Abdul versteht die Welt nicht mehr
2014 hat er sich noch einmal auf den Weg gemacht. Wieder nicht zum Kämpfen, wie er sagt, sondern um Freunde zu besuchen. Dieses Mal blieb er drei Monate, 2012 waren es fünf. Seit seiner Rückkehr interessiert sich die deutsche Polizei für ihn.
"Die haben mir meinen Ausweis weggenommen danach. Und dann ging mein Leben wieder zugrunde. Das war vor über einem Jahr. Und dann wurde da schön reingekritzelt. Und dann haben sie ihn mir wieder zurückgegeben, Einträge reingeschrieben und dann ging es wieder los: Egal, wo ich mich vorgestellt habe, für die Arbeit auf dem Amt, hat man auf der ersten Seiten einen schönen großen Text gesehen."
Abdul versteht die Welt nicht mehr. Paris zeige, wozu der IS fähig sei und er, der gegen die Terrororganisation auftrete, werde bestraft.
"Ist jetzt schon jeder, der einmal in Syrien war, ein Dschihadist? Ich werde behandelt wie ein Schwerverbrecher. Ich kann das verstehen, wegen Paris. Man könnte es mit dem Zweiten Weltkrieg vergleichen, wo die Juden markiert worden sind."
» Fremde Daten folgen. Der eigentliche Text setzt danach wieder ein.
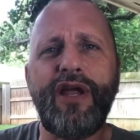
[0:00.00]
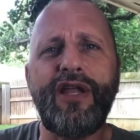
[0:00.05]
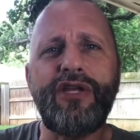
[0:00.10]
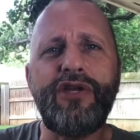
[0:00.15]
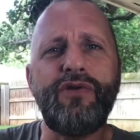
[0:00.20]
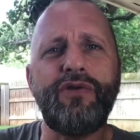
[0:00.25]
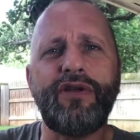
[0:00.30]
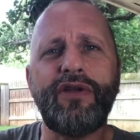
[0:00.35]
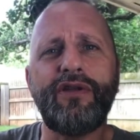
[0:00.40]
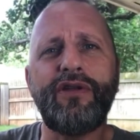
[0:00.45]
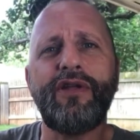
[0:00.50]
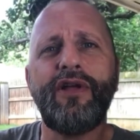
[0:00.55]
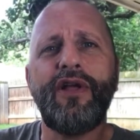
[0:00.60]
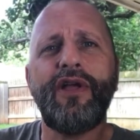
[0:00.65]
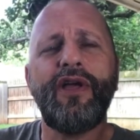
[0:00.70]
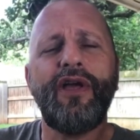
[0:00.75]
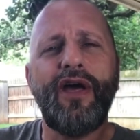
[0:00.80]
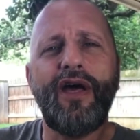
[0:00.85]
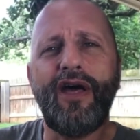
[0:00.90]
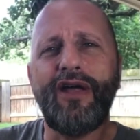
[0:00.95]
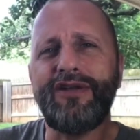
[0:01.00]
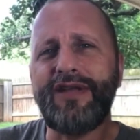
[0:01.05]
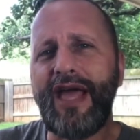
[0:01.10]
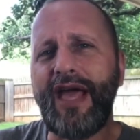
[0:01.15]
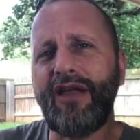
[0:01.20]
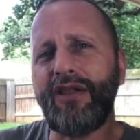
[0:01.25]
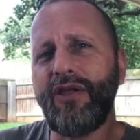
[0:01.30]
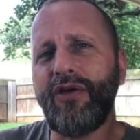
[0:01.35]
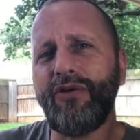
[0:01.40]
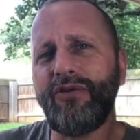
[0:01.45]
and you can
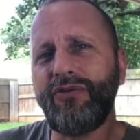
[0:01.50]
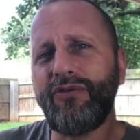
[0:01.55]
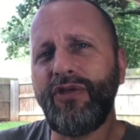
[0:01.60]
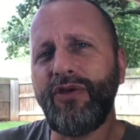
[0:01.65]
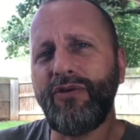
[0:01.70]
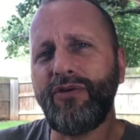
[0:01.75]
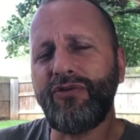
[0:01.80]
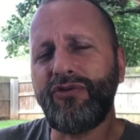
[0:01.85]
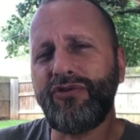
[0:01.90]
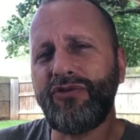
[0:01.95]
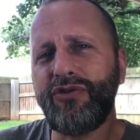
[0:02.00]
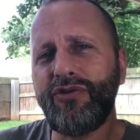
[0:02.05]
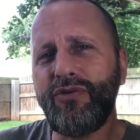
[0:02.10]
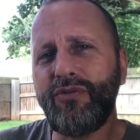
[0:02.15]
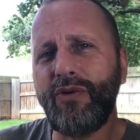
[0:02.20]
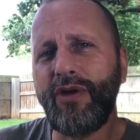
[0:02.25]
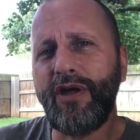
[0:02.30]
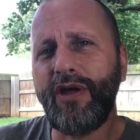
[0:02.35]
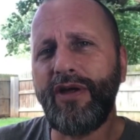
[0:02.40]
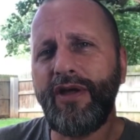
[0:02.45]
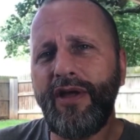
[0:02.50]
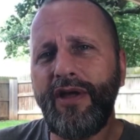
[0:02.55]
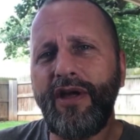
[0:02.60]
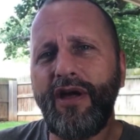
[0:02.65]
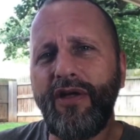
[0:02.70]
download those to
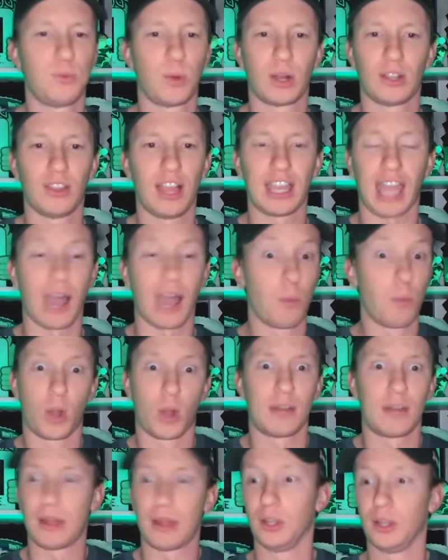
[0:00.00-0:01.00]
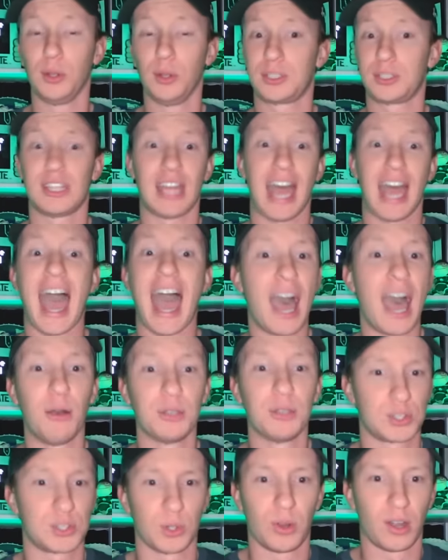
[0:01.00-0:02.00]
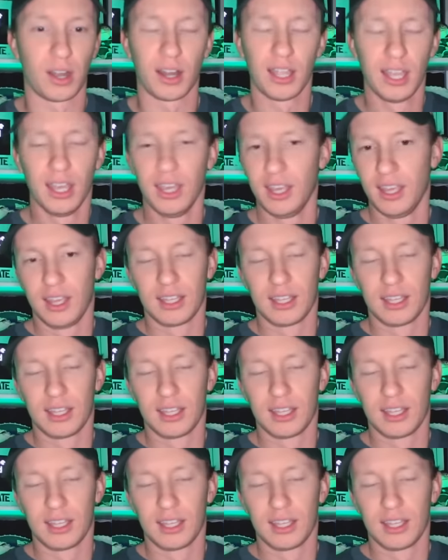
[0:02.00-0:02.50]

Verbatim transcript: where like I'm worried about losing the house or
Warum geht jemand, der aus einem Bürgerkriegsland geflohen ist, freiwillig wieder in ein Konfliktgebiet?
"Ich bin multikulturell aufgewachsen. Ich fühle mich hier zu Hause. Grenzen spielen für mich keine Rolle."
An den Krieg in seiner Heimat habe er keine Erinnerung, er sei zu jung gewesen.